Second section list:
Contents of XXXXX (could be safe deposit box, fireproof box in house, freezer, etc.)
This list will help identify what is in these "boxes." (In some ways it duplicates the Item/Place list, but this is the list of the things in one place. Some things to include: auto titles, property titles, birth certificates, marriage certificates, passports, powers of attorney, social security numbers. Whatever you decide to save and protect, a list may help or speed the search.

I consider all of these lists/spreadsheets a work in progress. Yesterday I remembered an important document that was at the bottom of a basket. It would have been really hard for someone to find and it could have meant that our wishes for donating our bodies to the UW Medical School for scientific research would have been overlooked. Duh! Those forms are now in their proper place and ON THE LIST! 

Hope this helps someone, sometime.

Wednesday, January 21, 2015

Book Group: Dec 2014 and Jan 2015


Book: Stella Bain
Author: Anita Shreve
Date: Tuesday, Dec. 16, 2014
Place: Julie's
Food: Dinner in honor of Grace's birthday. Smoked salmon dip for appetizer, spanakopita for the meal, and a cake, of course, for dessert. This was a first ever meal for this group. Delicious!

I read Stella Bain as a digital download while in Oaxaca in November. The story of a young volunteer nurse with amnesia near the front lines in France during WWI and her life as it eventually unfolds kept me turning pages. But, it all wraps up a little too neatly in the end for my taste.



Book: We Need New Names
Author: NoViolet Bulawayo
Date: Tuesday, Jan. 20, 2015
Place: Jane's
Dessert: chocolate cake with caramel sea salt ice cream

Again, "Not a happy story" (this is a recurring theme of books chosen by this group). Darling (the name of the main character) was born and raised in Zimbabwe and eventually comes to the US. My favorite part of the story is her descriptions of snow and cold. 

From p.152 of the hardbound book: "With all this snow, with the sun not there, with the cold and dreariness, this place doesn't look like my America, doesn't even look real. It's like we are in a terrible story, like we're in the crazy parts of the Bible, there where God is busy punishing people for their sins and is making them miserable with all the weather."

OK, I promised not to whine about the weather, but this was SO Madison in December; not white, but no sun and dreary. Bulawayo has at least 3 other sections devoted to winter in "Destroyedmichygen" where snow is described as sneaky and a monster.

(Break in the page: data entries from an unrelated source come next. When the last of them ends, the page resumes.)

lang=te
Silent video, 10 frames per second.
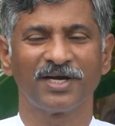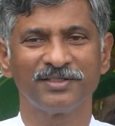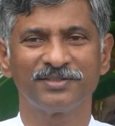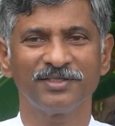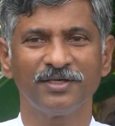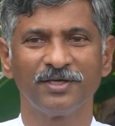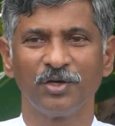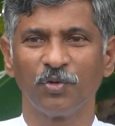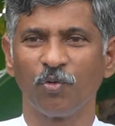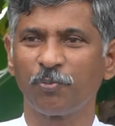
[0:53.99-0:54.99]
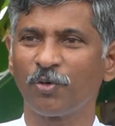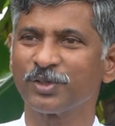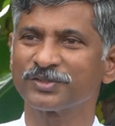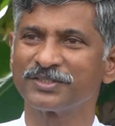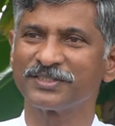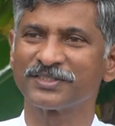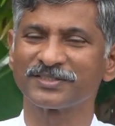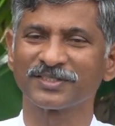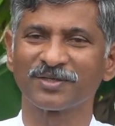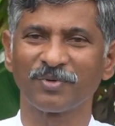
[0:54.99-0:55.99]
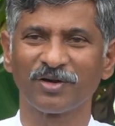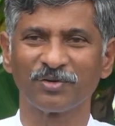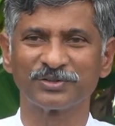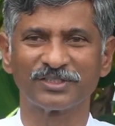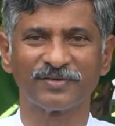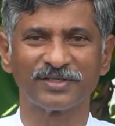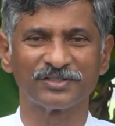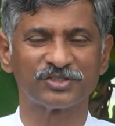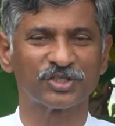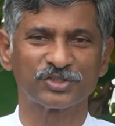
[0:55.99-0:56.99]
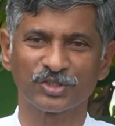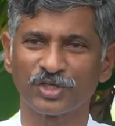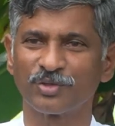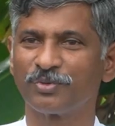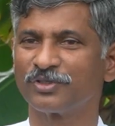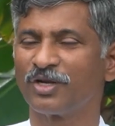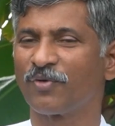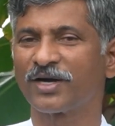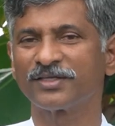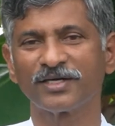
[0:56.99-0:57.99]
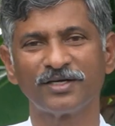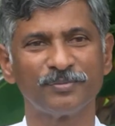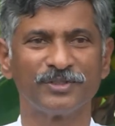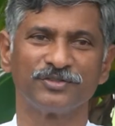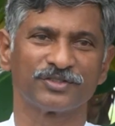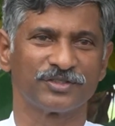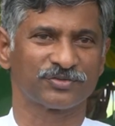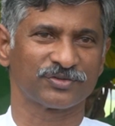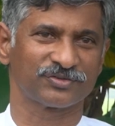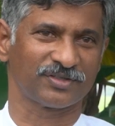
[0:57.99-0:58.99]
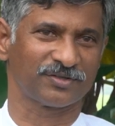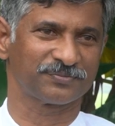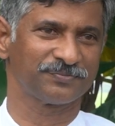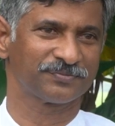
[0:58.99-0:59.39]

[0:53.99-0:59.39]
అయితే ఉపవాసం చేసే సందర్భంలో వచ్చేటువంటి చిన్న చిన్న ఇబ్బందుల్ని ఒకటి రెండు మీ దృష్టి తీసుకొస్తాను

I'm glad I read it, but I can't say I enjoyed it. 

Wednesday, January 7, 2015

2015 Begins

The new year arrived while Jim and I were visiting our cabin near Elcho, Wisconsin. It was bitterly cold, but once the kerosene stove and the fireplace both kicked in we were comfortable. Subzero temperatures in the teens meant we spent much time in front of the fire and cooking so we'd have another heat source. I managed to gain almost 5 pounds in spite of skiing a couple times. Some of that weight came from Heather's Epiphany party in Minneapolis where she served my grandmother's chip dip. It, and the chips, are my undoing. (I'm back to counting calories and carbs to get back on track.)

Skeleton skier on the cabin mantel
by the Miguel Paredes workshop in Puebla, Mexico.

I have no specific resolutions for 2015 except to put my various interests on a weekly timeline so that I don't ignore things that I want to do. I'm very good at diverting my attention to some petty thing that could be left for another time (or no time). Some of the things on the weekly schedule include another kitchen enhancement (involving glass), wrangle the hundreds of Oaxaca photos into a cohesive group (and keep taking more), organize the home business affairs (like my mother's system), plan a couple trips (Tucson and Alaska are in the works), keep plugging away at Spanish (weekly class and Rosetta Stone), continue exercising so that my knee will hold me up for more tennis (while controlling carbs), and "live in the moment" with no whining about the weather. This is quite difficult because of the time I spent in Oaxaca where the weather is perfect every day. I keep remembering the flowers and the patio and the papaya . . . 

But this is what this part of my retirement is about. Try things, enjoy life, give back, and make changes if I/we want. That is a very privileged place to be.